* Stored data
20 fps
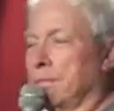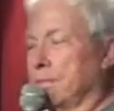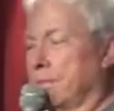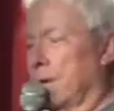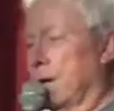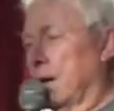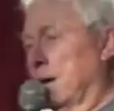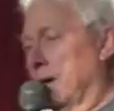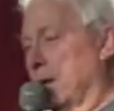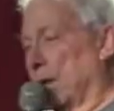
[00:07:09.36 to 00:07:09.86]

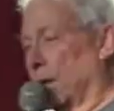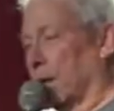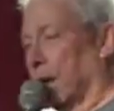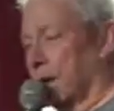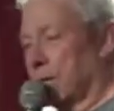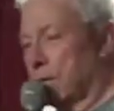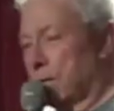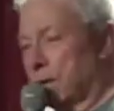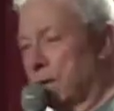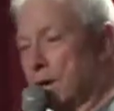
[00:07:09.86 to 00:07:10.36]
Yeah, he
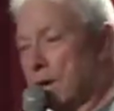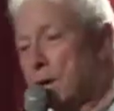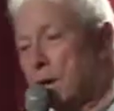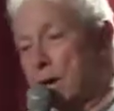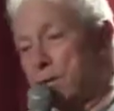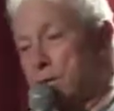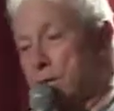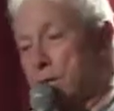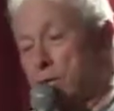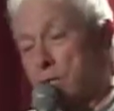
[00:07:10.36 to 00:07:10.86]
likes it. He
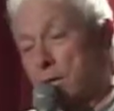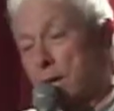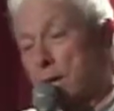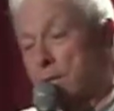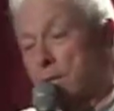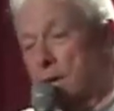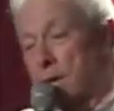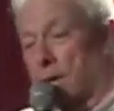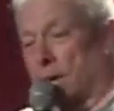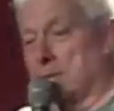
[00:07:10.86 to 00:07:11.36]
likes the
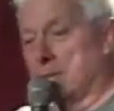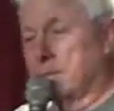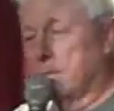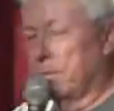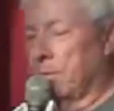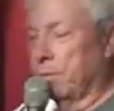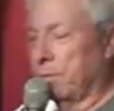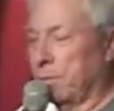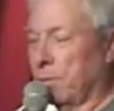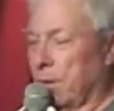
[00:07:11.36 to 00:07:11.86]
job. Right?
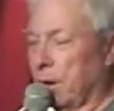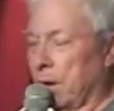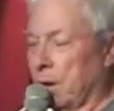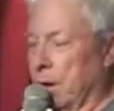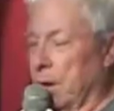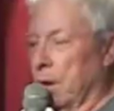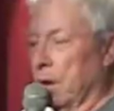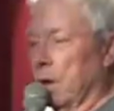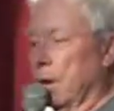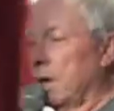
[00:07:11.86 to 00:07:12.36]

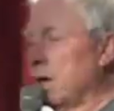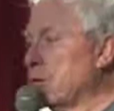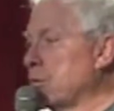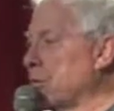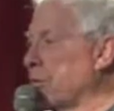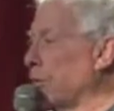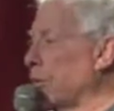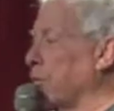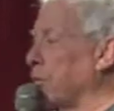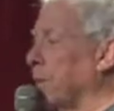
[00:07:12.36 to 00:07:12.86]
He
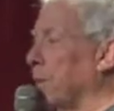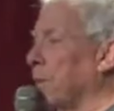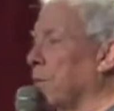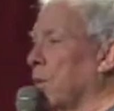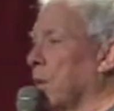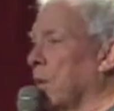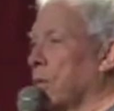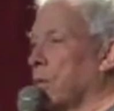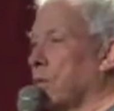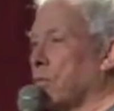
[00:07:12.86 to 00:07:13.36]
introduced me to
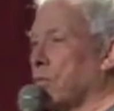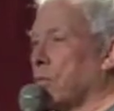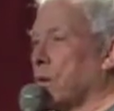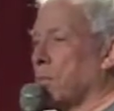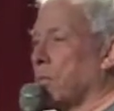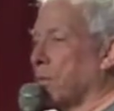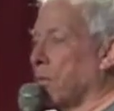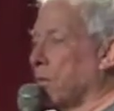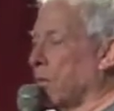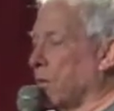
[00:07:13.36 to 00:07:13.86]
one of the
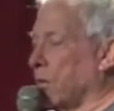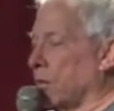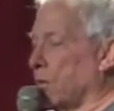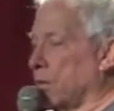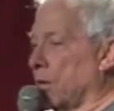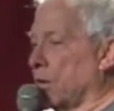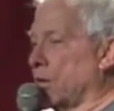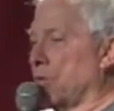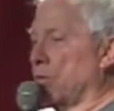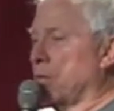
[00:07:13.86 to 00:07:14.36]
strippers. He
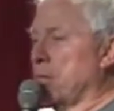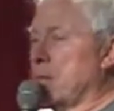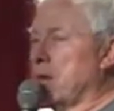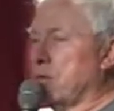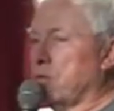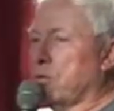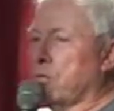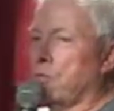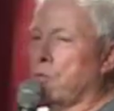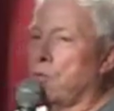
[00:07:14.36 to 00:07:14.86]
said, this is
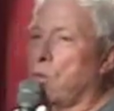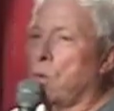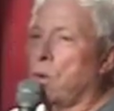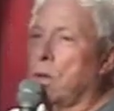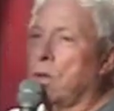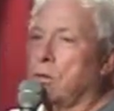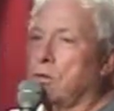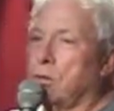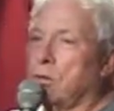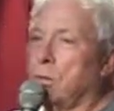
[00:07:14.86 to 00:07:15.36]
Miss
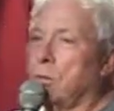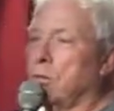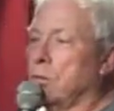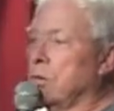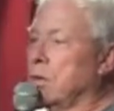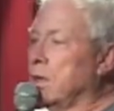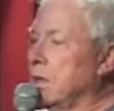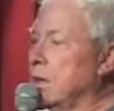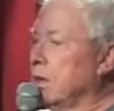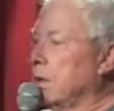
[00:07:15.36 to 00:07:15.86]

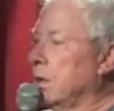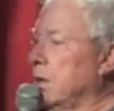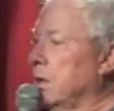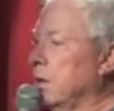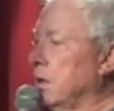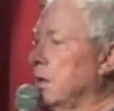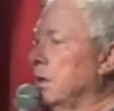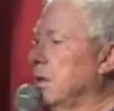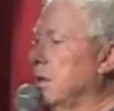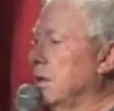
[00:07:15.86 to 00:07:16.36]

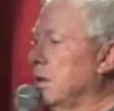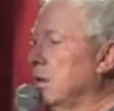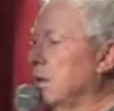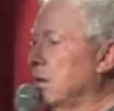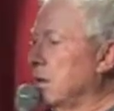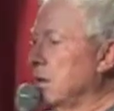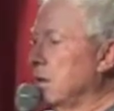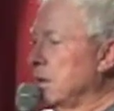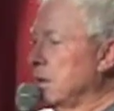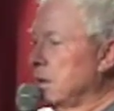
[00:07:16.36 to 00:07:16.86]

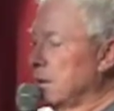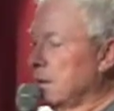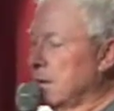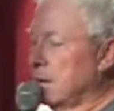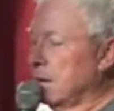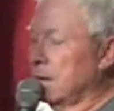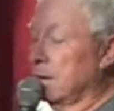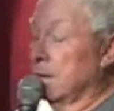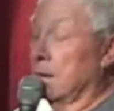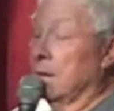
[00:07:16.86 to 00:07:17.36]
42DDDDD.
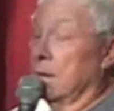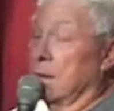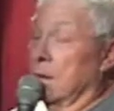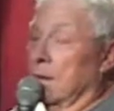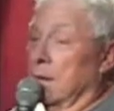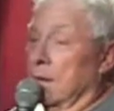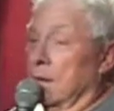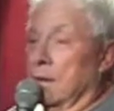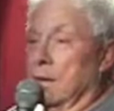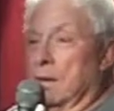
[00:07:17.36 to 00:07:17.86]

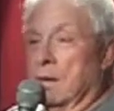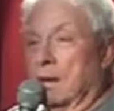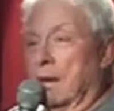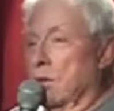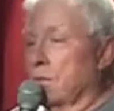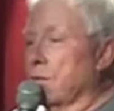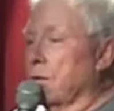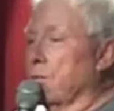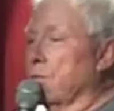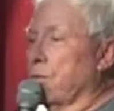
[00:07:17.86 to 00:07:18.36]

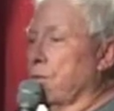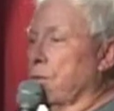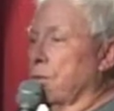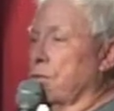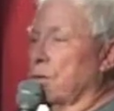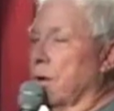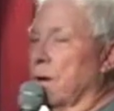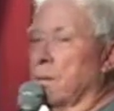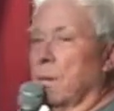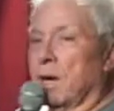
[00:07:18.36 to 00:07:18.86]
That's the
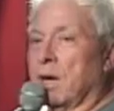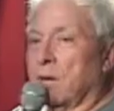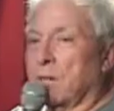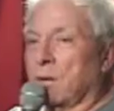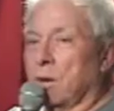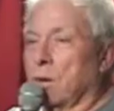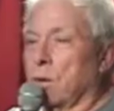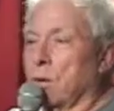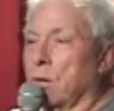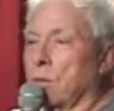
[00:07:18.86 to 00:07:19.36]
first time I
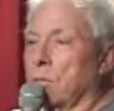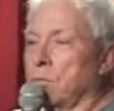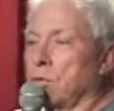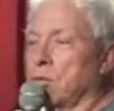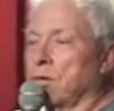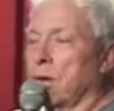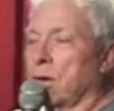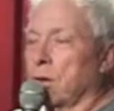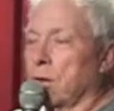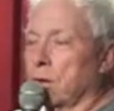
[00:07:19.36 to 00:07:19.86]
ever heard him
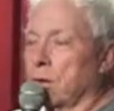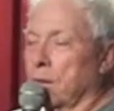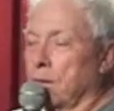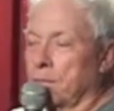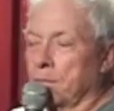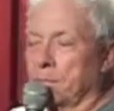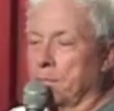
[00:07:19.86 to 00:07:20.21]
stutter.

* What the task asks
Where the line containing "[00:07:11.36 to 00:07:11.86]" appears in the data above, begin there and output every line through the last, exactly and without pictures.

* Expected answer
[00:07:11.36 to 00:07:11.86]
job. Right?
[00:07:11.86 to 00:07:12.36]

[00:07:12.36 to 00:07:12.86]
He
[00:07:12.86 to 00:07:13.36]
introduced me to
[00:07:13.36 to 00:07:13.86]
one of the
[00:07:13.86 to 00:07:14.36]
strippers. He
[00:07:14.36 to 00:07:14.86]
said, this is
[00:07:14.86 to 00:07:15.36]
Miss
[00:07:15.36 to 00:07:15.86]

[00:07:15.86 to 00:07:16.36]

[00:07:16.36 to 00:07:16.86]

[00:07:16.86 to 00:07:17.36]
42DDDDD.
[00:07:17.36 to 00:07:17.86]

[00:07:17.86 to 00:07:18.36]

[00:07:18.36 to 00:07:18.86]
That's the
[00:07:18.86 to 00:07:19.36]
first time I
[00:07:19.36 to 00:07:19.86]
ever heard him
[00:07:19.86 to 00:07:20.21]
stutter.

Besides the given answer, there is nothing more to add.